I thought a query like this would be pretty easy because of the nature of relational databases but it seems to be giving me a fit. I also searched around but found nothing that really helped. Here's the situation:
Let's say I have a simple relationship for products and product tags. This is a one-to-many relationship, so we could have the following:
productid | tag
========================
1 | Car
1 | Black
1 | Ford
2 | Car
2 | Red
2 | Ford
3 | Car
3 | Black
3 | Lexus
4 | Motorcycle
4 | Black
5 | Skateboard
5 | Black
6 | Skateboard
6 | Green
What's the most efficient way to query for all (Ford OR Black OR Skateboard) AND NOT (Motorcycles OR Green)? Another query I'm going to need to do is something like all (Car) or (Skateboard) or (Green AND Motorcycle) or (Red AND Motorcycle).
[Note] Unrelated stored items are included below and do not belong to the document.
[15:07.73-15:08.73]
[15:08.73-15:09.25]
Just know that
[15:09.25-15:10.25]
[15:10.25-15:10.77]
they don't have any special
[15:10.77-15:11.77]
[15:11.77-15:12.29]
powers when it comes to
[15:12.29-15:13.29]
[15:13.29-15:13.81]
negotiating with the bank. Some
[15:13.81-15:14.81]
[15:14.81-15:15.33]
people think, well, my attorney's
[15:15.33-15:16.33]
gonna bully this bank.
There are about 150k records in the products table and 600k records in the tags tables, so the query is going to need to be as efficient as possible. Here's one query that I've been messing around with (example #1), but it seems to be taking about 4 seconds or so. Any help would be much appreciated.
SELECT p.productid
FROM products p
JOIN producttags tag1 USING (productid)
WHERE p.active = 1
AND tag1.tag IN ( 'Ford', 'Black', 'Skatebaord' )
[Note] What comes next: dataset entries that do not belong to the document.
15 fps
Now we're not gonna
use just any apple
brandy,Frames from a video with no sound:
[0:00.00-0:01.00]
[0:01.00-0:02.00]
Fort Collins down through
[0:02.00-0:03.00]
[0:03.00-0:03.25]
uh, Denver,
AND p.productid NOT IN (SELECT productid
FROM producttags
WHERE tag IN ( 'Motorcycle', 'Green' ));
Update
The quickest query I've found so far is something like this. It's taking 100-200ms but it seems pretty inflexible and ugly. Basically I'm grabbing all products that match Ford, Black, or Skateboard. Them I'm concatenating all of the tags for those matched products into a colon-separated string and removing all products that match on :Green: AND :Motorcycle:. Any thoughts?
SELECT p.productid,
Concat(':', Group_concat(alltags.tag SEPARATOR ':'), ':') AS taglist
FROM products p
JOIN producttags tag1 USING (productid)
JOIN producttags alltags USING (productid)
WHERE p.active = 1
AND tag1.tag IN ( 'Ford', 'Black', 'Skateboard' )
GROUP BY tag1.productid
HAVING ( taglist NOT LIKE '%:Motorcycle:%'
AND taglist NOT LIKE '%:Green:%' );
I'd write the exclusion join with no subqueries:
SELECT p.productid
FROM products p
INNER JOIN producttags AS t ON p.productid = t.productid
LEFT OUTER JOIN producttags AS x ON p.productid = x.productid
AND x.tag IN ('Motorcycle', 'Green')
WHERE p.active = 1
AND t.tag IN ( 'Ford', 'Black', 'Skateboard' )
AND x.productid IS NULL;
Make sure you have an index on products over the two columns (active, productid) in that order.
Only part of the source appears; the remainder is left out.